HPC Molecular Dynamics Simulation Workflow: CWL Version of md_list.py
Help improve this workflow!
This workflow has been published but could be further improved with some additional meta data:- Keyword(s) in categories input, output, operation
You can help improve this workflow by suggesting the addition or removal of keywords, suggest changes and report issues, or request to become a maintainer of the Workflow .
This repository is part of a series of repositories mirroring the workflow and launchers in https://github.com/bioexcel/biobb_hpc_workflows .

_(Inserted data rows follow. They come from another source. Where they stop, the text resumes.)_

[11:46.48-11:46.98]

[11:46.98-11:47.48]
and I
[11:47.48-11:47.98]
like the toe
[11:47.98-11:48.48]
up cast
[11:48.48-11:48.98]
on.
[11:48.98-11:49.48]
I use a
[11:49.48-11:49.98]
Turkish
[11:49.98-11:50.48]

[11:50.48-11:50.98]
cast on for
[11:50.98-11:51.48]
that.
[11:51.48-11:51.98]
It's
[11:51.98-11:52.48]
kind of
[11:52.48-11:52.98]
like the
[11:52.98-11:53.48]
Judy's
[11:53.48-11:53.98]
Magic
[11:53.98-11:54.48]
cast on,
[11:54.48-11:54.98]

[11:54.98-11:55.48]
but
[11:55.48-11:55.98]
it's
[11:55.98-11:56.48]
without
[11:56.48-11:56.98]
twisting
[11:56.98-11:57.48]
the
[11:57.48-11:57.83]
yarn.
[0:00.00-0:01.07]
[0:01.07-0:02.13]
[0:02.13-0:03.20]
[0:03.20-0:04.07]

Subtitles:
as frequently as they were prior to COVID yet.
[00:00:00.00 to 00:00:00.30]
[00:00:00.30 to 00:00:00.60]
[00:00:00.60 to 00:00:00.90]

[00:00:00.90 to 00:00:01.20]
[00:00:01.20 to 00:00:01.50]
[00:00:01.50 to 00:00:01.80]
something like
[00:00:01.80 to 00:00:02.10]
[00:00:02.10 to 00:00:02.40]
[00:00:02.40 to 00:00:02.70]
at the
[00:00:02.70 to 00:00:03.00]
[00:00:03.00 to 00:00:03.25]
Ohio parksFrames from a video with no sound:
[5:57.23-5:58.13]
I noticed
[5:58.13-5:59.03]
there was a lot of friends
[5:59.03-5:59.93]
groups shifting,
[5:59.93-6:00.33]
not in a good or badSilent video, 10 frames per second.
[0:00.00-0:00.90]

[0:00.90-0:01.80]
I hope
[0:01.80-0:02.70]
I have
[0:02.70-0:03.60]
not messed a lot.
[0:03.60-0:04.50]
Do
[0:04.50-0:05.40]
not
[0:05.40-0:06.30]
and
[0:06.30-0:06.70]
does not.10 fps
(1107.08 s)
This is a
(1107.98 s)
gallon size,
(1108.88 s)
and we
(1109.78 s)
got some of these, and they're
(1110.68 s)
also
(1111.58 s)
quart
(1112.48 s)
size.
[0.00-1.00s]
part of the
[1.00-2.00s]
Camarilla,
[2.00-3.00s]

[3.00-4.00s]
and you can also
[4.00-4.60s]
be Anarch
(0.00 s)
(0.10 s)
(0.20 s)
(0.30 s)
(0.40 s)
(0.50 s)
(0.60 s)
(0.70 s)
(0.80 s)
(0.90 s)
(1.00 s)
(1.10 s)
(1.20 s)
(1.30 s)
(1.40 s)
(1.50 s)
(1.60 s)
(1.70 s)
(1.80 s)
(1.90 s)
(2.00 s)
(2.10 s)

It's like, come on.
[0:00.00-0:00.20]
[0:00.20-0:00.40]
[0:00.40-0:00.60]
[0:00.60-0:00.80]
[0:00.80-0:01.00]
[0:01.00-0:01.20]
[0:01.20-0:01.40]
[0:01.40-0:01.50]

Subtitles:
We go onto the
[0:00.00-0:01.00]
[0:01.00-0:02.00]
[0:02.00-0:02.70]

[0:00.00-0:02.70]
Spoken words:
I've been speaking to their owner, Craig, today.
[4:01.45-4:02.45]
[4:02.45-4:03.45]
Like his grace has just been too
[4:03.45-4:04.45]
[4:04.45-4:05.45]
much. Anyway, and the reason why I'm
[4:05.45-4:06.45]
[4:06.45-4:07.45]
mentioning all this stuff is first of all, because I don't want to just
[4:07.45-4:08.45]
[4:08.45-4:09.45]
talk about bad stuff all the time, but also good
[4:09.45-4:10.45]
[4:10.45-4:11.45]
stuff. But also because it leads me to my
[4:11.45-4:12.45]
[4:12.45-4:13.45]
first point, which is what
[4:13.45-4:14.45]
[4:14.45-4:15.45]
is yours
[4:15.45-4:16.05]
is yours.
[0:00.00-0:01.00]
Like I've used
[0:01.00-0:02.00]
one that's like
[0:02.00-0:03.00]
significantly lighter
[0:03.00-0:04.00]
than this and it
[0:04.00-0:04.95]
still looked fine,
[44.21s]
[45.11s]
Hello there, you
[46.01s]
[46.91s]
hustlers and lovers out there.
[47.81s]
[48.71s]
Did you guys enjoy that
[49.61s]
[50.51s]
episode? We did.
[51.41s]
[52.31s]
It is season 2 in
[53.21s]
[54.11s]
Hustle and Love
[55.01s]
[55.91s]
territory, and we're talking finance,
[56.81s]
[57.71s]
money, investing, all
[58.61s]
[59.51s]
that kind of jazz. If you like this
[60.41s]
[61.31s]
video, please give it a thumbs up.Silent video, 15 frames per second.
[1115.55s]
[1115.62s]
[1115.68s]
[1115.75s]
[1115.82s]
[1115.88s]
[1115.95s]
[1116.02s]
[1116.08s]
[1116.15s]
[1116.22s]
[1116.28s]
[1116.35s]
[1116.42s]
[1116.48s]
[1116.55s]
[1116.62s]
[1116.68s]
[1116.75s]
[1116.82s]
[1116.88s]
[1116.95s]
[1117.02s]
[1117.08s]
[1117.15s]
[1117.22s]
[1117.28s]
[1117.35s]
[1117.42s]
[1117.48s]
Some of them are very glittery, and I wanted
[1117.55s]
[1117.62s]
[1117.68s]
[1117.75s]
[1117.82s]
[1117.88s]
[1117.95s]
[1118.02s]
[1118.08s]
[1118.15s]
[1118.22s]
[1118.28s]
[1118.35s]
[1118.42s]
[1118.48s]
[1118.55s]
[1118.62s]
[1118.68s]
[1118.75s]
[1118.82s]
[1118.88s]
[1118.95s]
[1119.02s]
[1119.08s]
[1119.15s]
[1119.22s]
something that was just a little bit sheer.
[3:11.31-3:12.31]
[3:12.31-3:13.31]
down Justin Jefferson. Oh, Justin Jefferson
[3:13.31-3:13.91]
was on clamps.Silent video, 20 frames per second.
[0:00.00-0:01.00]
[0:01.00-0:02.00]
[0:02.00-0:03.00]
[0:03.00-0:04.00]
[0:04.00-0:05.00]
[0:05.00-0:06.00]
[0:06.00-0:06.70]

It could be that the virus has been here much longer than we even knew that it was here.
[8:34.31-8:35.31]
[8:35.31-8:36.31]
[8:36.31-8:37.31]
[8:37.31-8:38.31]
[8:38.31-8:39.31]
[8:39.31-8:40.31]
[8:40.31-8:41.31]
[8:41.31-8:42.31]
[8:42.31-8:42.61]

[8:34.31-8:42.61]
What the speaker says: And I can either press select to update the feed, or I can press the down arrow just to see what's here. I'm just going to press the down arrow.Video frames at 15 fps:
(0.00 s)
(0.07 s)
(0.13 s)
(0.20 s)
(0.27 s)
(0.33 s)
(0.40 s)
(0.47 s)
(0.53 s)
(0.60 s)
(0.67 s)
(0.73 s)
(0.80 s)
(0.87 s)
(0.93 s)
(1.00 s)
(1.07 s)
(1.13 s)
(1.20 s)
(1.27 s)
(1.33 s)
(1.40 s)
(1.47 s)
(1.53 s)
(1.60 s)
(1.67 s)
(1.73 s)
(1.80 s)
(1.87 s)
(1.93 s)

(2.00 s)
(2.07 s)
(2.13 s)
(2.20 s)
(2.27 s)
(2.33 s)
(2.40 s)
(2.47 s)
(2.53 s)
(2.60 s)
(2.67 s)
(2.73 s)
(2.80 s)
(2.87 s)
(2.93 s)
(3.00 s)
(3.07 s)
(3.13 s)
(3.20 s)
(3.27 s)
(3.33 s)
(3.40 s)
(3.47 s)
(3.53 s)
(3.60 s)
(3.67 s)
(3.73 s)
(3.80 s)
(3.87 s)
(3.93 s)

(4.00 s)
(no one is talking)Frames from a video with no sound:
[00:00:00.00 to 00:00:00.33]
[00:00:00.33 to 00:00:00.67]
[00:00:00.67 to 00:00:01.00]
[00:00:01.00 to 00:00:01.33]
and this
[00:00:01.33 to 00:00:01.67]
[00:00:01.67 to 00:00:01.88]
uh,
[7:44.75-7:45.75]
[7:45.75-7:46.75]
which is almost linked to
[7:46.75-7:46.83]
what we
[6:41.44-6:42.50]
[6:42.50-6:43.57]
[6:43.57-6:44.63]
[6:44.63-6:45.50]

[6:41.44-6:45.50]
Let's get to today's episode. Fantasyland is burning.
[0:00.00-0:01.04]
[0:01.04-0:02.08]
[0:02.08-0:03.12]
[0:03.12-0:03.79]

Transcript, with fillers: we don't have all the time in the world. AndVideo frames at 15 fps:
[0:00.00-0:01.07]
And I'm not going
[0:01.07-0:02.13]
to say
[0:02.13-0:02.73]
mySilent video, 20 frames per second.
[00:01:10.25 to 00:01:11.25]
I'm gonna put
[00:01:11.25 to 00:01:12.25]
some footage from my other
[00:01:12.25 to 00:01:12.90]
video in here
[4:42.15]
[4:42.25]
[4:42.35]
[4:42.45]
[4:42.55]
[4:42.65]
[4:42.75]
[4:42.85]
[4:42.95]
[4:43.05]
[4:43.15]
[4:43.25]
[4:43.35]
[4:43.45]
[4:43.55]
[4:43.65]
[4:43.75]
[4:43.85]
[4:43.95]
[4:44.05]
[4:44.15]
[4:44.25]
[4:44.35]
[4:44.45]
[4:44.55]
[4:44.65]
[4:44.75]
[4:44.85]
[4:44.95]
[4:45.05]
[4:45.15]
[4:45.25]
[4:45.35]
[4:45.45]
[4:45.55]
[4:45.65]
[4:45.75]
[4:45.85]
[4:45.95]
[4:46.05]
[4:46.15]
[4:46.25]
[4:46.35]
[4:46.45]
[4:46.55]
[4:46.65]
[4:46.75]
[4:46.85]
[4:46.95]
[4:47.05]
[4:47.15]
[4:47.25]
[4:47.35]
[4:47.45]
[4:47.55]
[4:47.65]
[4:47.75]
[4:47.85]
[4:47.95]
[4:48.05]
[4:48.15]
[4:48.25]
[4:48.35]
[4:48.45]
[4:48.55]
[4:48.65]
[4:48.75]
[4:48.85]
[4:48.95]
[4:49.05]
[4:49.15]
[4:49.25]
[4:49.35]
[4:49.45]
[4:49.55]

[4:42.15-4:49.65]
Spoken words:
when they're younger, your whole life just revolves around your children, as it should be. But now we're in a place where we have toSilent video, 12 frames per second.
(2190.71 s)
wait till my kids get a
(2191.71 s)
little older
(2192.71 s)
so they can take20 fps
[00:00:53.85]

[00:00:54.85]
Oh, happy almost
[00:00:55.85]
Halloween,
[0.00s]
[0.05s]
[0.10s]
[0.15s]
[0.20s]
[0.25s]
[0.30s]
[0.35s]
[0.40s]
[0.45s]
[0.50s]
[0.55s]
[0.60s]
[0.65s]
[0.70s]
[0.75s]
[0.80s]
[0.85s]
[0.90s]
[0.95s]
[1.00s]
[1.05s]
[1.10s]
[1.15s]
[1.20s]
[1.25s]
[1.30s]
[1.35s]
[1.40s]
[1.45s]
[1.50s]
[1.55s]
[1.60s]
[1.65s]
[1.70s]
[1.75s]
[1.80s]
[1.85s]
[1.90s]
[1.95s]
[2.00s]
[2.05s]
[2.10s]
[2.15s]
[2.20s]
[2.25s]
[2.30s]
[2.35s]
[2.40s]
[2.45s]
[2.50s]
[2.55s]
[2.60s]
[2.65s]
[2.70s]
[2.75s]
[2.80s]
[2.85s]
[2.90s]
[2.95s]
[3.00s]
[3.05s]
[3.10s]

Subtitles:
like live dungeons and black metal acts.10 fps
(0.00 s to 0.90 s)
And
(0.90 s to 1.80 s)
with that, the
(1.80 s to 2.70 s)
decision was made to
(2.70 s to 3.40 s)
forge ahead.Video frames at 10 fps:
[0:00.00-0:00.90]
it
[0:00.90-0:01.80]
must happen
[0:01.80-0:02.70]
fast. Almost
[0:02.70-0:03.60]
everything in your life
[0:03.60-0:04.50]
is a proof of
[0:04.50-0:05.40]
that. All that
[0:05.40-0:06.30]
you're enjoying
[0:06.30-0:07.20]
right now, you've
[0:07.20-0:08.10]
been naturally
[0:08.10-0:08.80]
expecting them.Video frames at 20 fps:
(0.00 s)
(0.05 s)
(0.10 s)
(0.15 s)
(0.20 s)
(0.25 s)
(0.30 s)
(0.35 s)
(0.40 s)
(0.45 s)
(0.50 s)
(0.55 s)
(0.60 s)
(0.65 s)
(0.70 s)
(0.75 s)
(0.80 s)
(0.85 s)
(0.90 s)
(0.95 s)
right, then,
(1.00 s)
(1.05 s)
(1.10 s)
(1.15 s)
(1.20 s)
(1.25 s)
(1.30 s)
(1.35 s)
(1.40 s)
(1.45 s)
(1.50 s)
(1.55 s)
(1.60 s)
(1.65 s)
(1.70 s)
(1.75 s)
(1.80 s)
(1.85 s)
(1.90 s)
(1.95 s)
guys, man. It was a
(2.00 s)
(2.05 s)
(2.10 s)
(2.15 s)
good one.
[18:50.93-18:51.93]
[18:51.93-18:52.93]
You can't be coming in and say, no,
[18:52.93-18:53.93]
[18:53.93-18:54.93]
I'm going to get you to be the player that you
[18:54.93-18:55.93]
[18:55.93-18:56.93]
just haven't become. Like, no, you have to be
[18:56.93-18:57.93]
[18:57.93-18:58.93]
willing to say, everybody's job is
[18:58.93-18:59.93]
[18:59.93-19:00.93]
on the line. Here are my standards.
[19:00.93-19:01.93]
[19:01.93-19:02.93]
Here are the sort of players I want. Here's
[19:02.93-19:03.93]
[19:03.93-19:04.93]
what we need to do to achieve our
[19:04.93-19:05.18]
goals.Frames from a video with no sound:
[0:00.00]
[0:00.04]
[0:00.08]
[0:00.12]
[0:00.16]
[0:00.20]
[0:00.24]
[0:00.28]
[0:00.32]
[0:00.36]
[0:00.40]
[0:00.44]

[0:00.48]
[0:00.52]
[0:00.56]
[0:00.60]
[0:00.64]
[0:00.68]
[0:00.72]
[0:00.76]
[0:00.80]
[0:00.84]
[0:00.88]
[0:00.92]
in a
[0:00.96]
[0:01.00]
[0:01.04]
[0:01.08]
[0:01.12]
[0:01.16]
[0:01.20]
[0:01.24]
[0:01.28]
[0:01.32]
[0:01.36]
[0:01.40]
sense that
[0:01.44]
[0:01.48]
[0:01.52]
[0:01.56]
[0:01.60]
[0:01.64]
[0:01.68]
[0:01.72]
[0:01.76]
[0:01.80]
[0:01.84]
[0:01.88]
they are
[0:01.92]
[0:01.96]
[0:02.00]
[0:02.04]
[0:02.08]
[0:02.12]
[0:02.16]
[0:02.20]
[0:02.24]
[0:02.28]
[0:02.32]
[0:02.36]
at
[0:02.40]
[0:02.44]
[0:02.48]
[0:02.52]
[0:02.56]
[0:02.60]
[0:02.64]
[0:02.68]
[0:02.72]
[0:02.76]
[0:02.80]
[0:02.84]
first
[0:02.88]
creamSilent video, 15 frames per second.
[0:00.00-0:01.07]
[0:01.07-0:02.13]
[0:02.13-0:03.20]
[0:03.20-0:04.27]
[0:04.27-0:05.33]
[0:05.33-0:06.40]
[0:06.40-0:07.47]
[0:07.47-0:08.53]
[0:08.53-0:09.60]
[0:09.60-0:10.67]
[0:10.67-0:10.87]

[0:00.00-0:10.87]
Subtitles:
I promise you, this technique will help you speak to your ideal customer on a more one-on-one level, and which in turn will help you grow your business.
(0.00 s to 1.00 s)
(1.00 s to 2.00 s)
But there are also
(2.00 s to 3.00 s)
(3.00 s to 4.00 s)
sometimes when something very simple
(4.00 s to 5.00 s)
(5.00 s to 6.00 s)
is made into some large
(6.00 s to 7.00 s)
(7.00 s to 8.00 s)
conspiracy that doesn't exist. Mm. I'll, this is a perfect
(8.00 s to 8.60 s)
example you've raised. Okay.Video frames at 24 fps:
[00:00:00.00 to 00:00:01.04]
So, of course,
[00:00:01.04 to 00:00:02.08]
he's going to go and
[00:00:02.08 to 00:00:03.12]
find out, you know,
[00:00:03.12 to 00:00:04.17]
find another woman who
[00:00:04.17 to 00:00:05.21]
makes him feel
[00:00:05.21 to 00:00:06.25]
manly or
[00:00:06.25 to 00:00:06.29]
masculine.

Below the workflow is briefly described, followed by installation instructions, and guidance on running the workflow with the two workflow engines it has been tested on (CWLtool and TOIL).
md_list / md_launch
The
md_list
workflow performs a molecular dynamics simulation on a given structure listed in the YAML properties file.
The
md_launch
workflow will run the
md_list
workflow multiple times (using scatter), passing it structures from a list defined in the YAML properties file.
Getting Started
Requirements
If you are working on your own machine then instructions for installing Git and Docker are given on their websites. You will be able to use either CWLtool (which is the reference implementation of CWL) or toil.
If you are working on HPC then you will need Singularity and Toil rather than Docker and CWLtool. Git and Singularity should already be installed, while the installation of Toil (if this is not installed already) will be covered below.
Version requirements:
- The workflow engine should support CWL standard 1.2 or more recent (versions tested: 1.2.0-dev5 in toil; 1.2 in CWLtool)
Setup
These workflows make use of the BioBB libraries, which are installed using
git submodules
. This requires that you clone this repository, rather than downloading a zip archive (as the git hooks are needed for this to work):
git clone --recurse-submodules https://github.com/douglowe/biobb_hpc_cwl_md_list.git
CWLtool
This can be installed via
conda
, with the command:
conda env create -f install/env_cwlrunner.yml
To install a javascript interpreter (if you do not already have one on your system) use:
conda env create -f install/env_cwlrunner_nodejs.cwl
TOIL
This can be installed using
conda
, with the command:
conda env create -f install/env_toil.yml
To install a javascript interpreter (if you do not already have one on your system) use:
conda env create -f install/env_toil_nodejs.cwl
Running the Workflows
This workflow requires:
-
PDB file describing the molecule of interest (see example
example_input_files/lysozyme.pdb
). -
Configuration file (see example
md_list_input_descriptions.yml
).
CWL
To run the workflow use:
cwl-runner md_launch.cwl md_list_input_descriptions.yml
TOIL
TOIL (at the time of writing, version 5.2.0) does not yet fully support the CWL v1.2.0
standard, so you will need to edit
md_list.cwl
to use:
cwlVersion: v1.2.0-dev5
.
To use the toil engine several environmental variables will need to be set. These will be described in more detail on the TOIL documentation page, below we only highlight the variables we found useful to set.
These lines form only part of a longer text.